NASDAQ Proposes Requiring Companies to Disclose Outside Compensatory Payments to Directors
The SEC has published a proposed Nasdaq listing standard for public comment. Comments are due 21 days after publication in the Federal Register, which occurred yesterday.
If adopted, effective June 30, 2016, NASDAQ-listed companies will be required to publicly disclose any agreements with a director or nominee if anyone other than the company provides compensation in connection with that person’s candidacy or service as a director. The rule is intended to be construed broadly to include payments such as health insurance premiums. The information must be made available on a company’s website or proxy statement (or Form 10-K or 20-F if the company is not required to file a proxy statement).

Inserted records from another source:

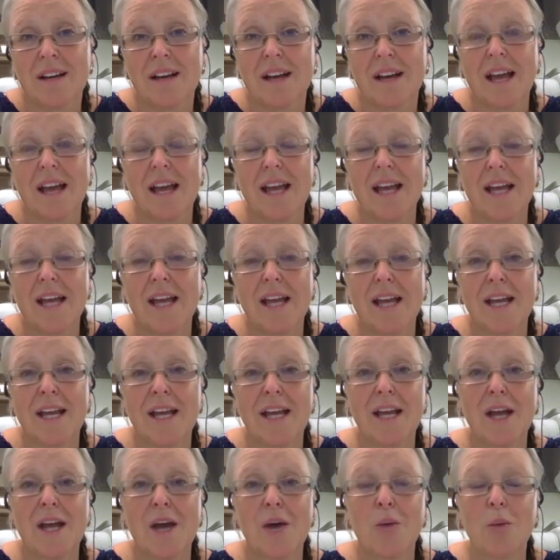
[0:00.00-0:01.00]

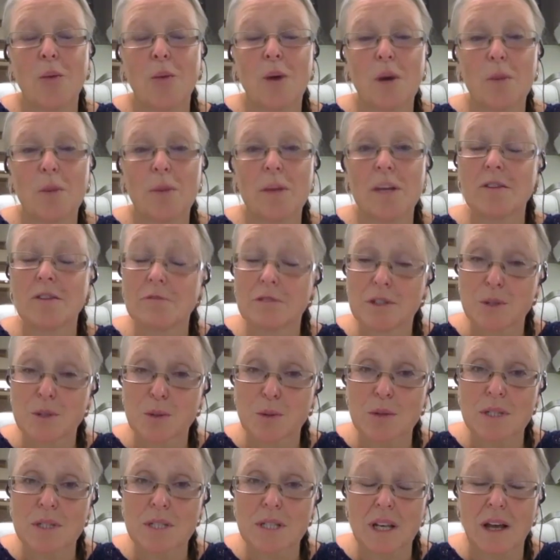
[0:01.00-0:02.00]
a wellbeing
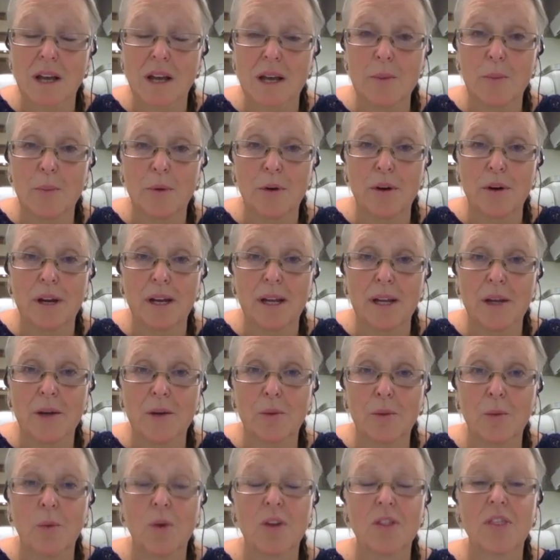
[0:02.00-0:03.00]
resource library
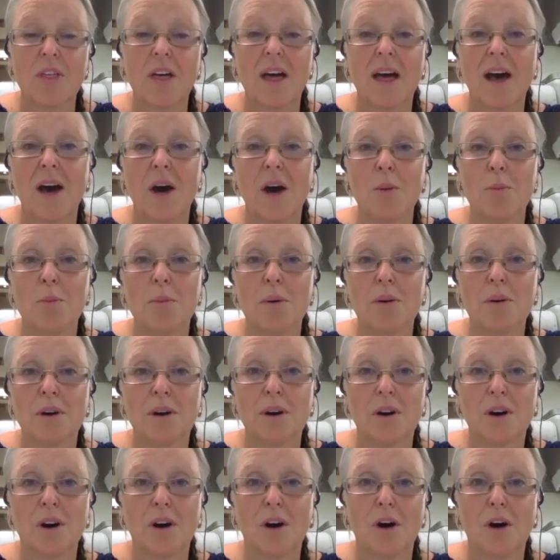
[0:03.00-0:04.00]
with the help
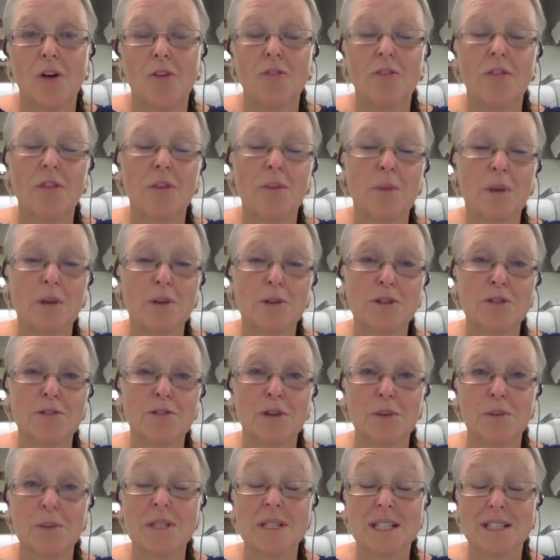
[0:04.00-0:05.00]
of the
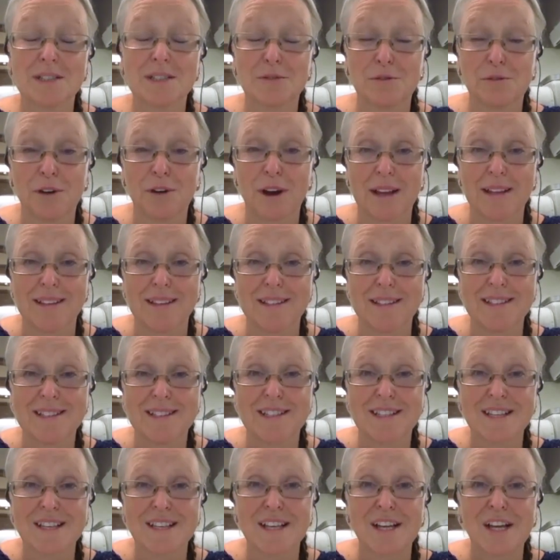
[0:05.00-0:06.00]
Motoroamers and
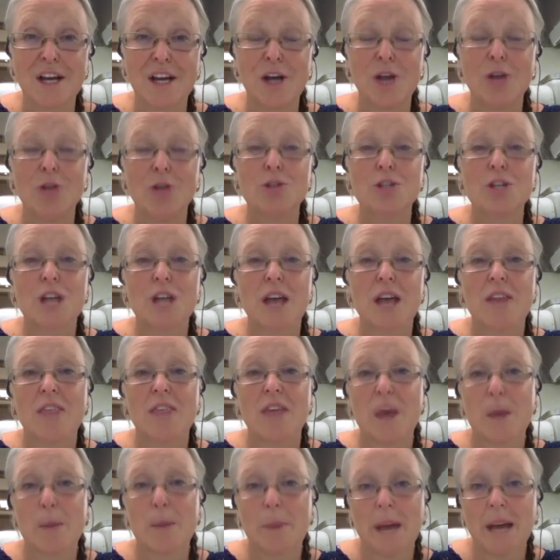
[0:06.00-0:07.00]
Friends, who share
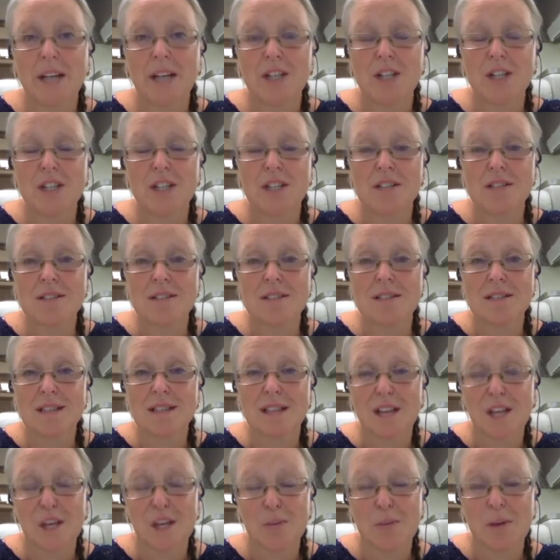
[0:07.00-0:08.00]
their passions
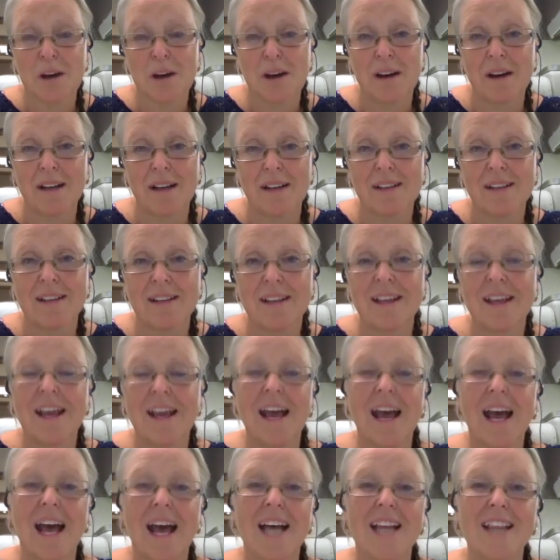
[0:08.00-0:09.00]
like mine
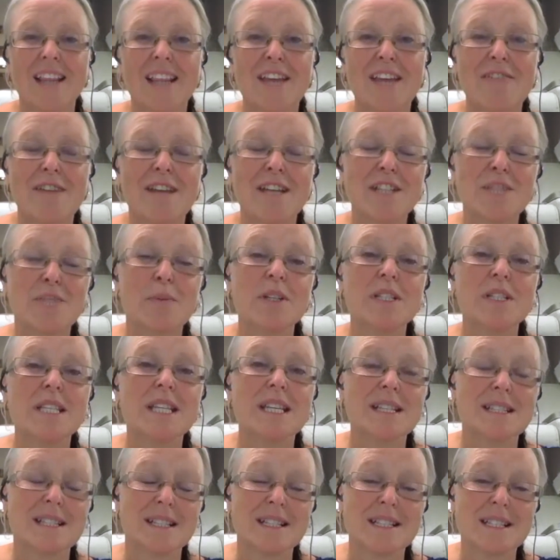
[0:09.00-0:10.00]
and their
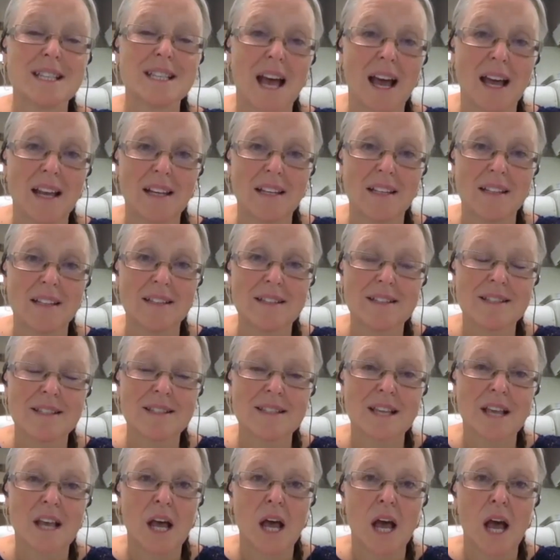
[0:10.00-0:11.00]
expertise and
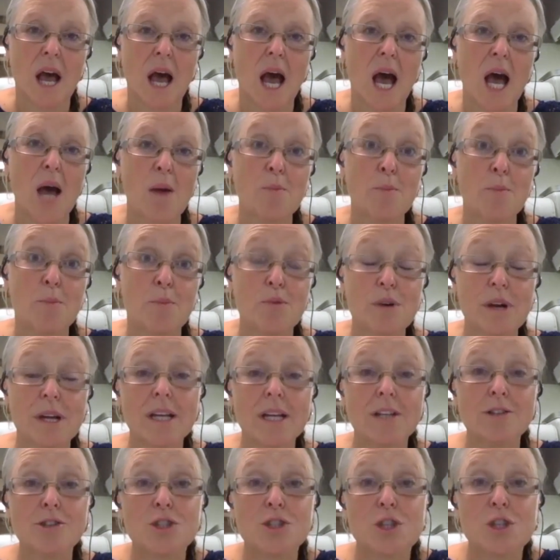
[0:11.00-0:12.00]
talents, and
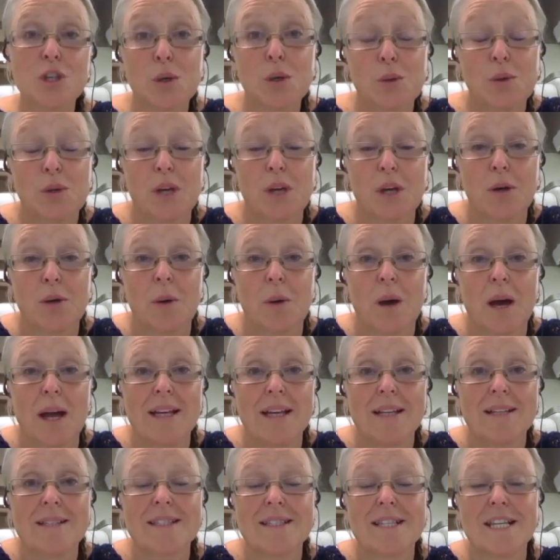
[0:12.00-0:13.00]
bring to you
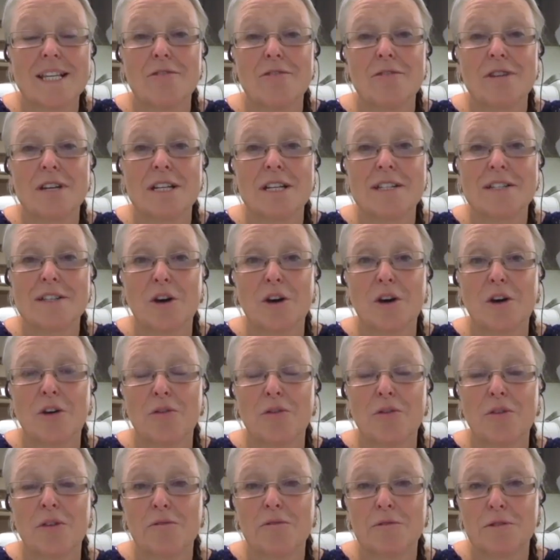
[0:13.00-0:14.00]
a series of
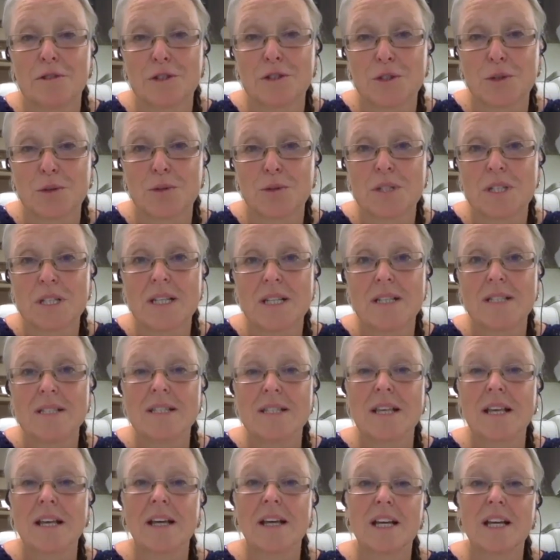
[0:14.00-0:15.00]

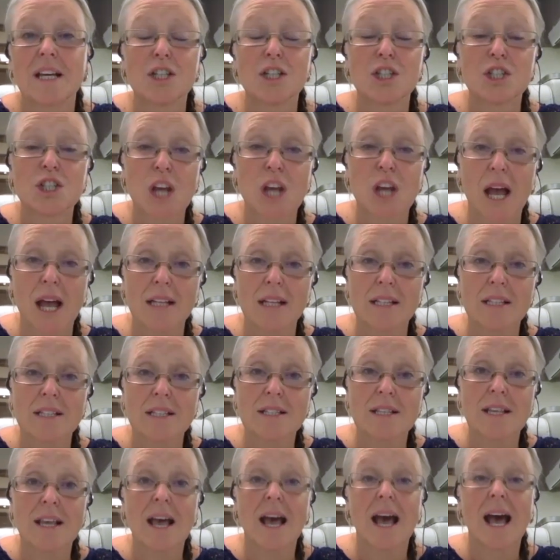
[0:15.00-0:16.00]
resources,
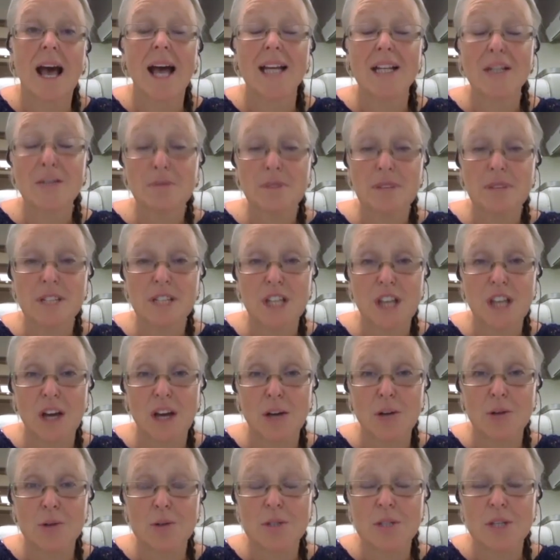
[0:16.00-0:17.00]
chats, and
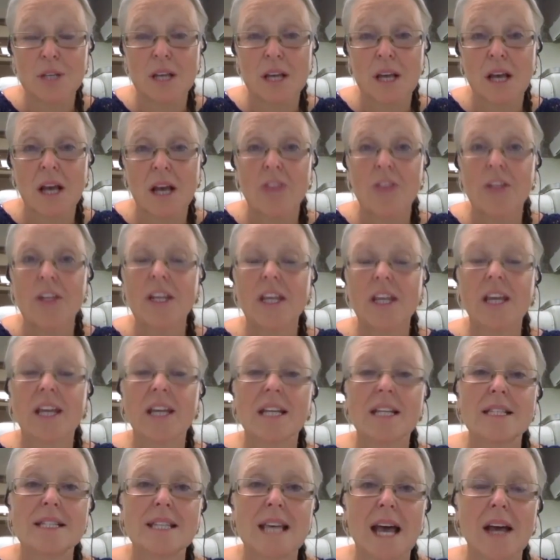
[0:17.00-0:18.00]
videos that are going
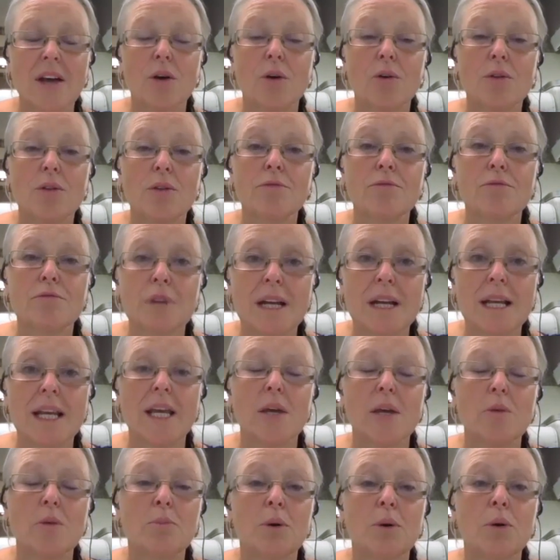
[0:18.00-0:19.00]
to tackle the
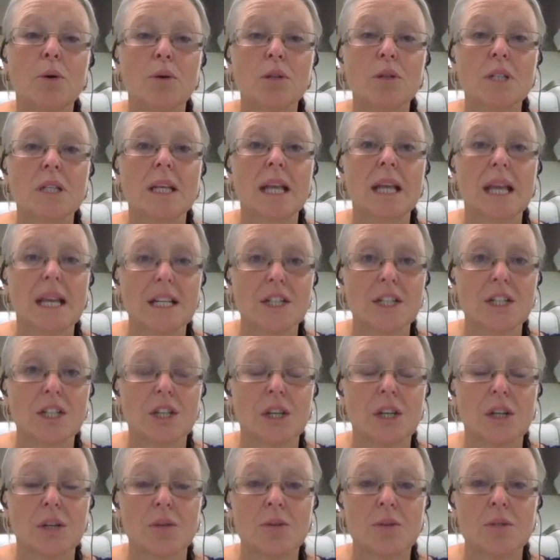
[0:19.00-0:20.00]
really important
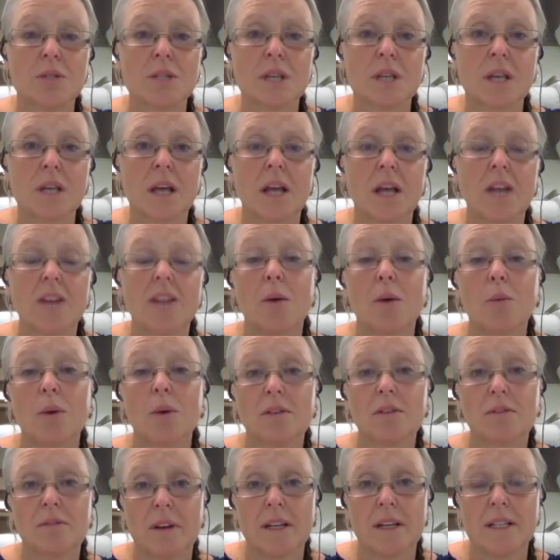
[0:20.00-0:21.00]
issues that
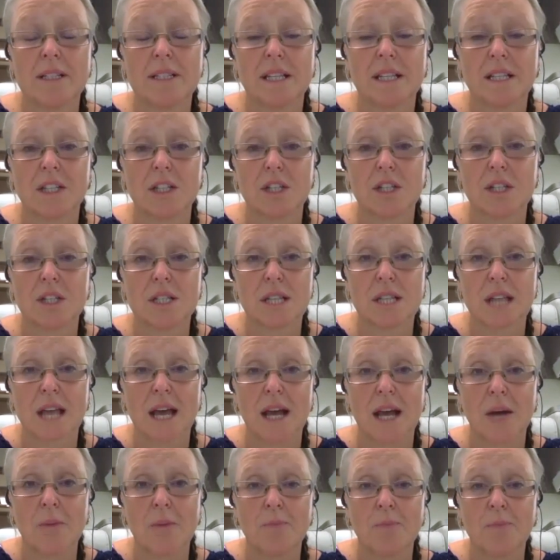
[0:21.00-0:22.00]
we're facing just
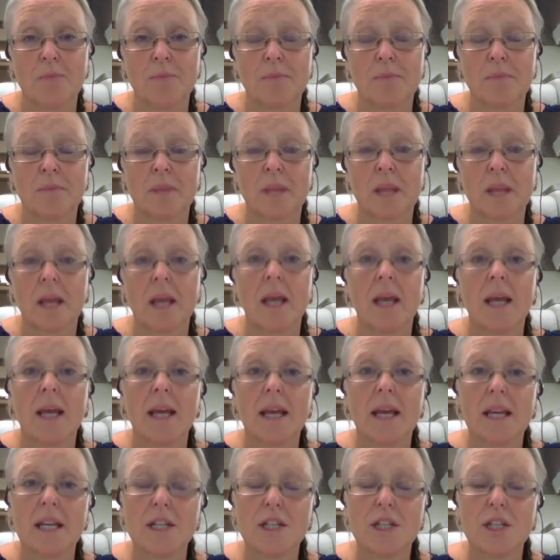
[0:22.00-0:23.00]
now.
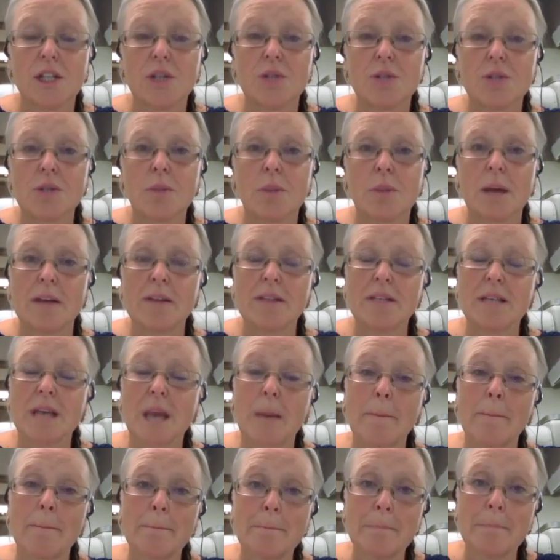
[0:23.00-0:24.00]
Issues about our
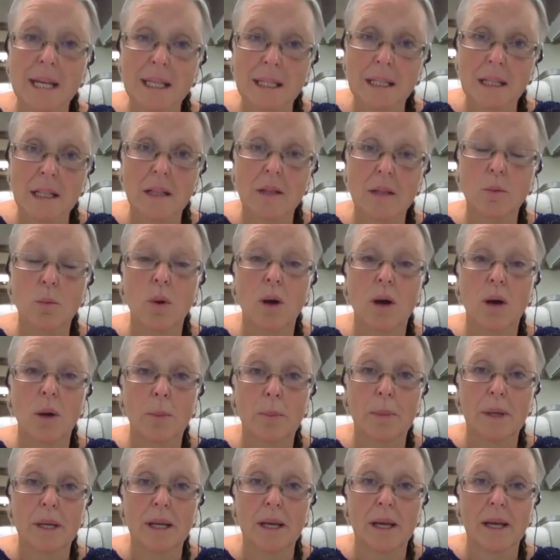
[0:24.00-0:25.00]
mental
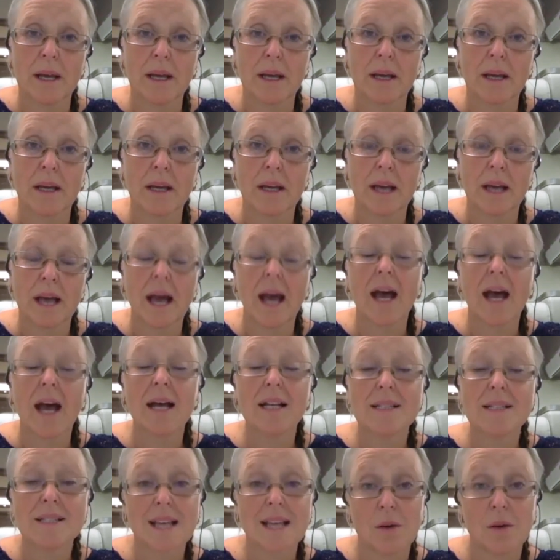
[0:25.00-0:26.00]
well-being
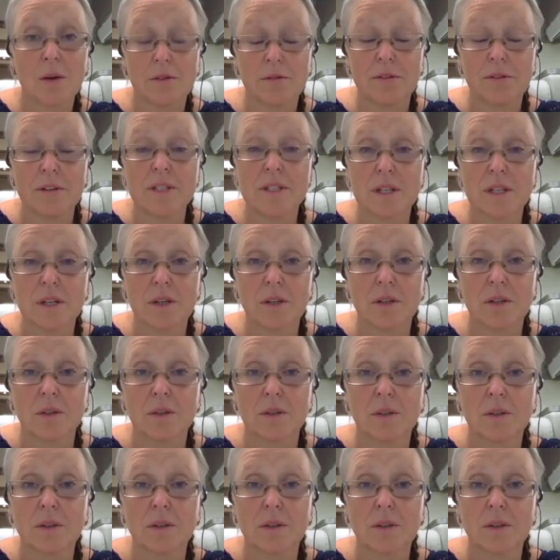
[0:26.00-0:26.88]
and our physical.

While the spotlight on NASDAQ’s proposal has been focused on nominees in activist situations, it also covers a director or nominee employed by private equity or other shareholder whose compensation is “materially increased” by the board service or candidacy. Disclosure is not required if those employees routinely serve on such boards and their compensation is not “materially affected” by such service, and it is already disclosed in the biography of the director or elsewhere. Only the additional amount from what they would normally receive as compensation needs to be disclosed. The proposed rule also does not apply to arrangements deemed reimbursement of expenses in connection with a candidacy.
A company must undertake reasonable efforts to identify these arrangements, including by asking directors or nominees. The disclosure requirement terminates only when the director resigns or one year after the agreement ends, whichever is earlier.
NASDAQ believes these undisclosed arrangements could create conflicts of interest or fiduciary duty concerns, similar to other criticisms of third-party compensation, also known as “golden leashes.” The prospect of golden leashes had previously caused some companies to adopt bylaws prohibiting them altogether, a practice that abated when those companies faced negative recommendations against directors, which we previously discussed here. See an interesting debate on the topic here.
If the rule becomes effective by the end of June when many companies have already released proxy statements, companies may need to survey their directors and post any relevant information on their websites.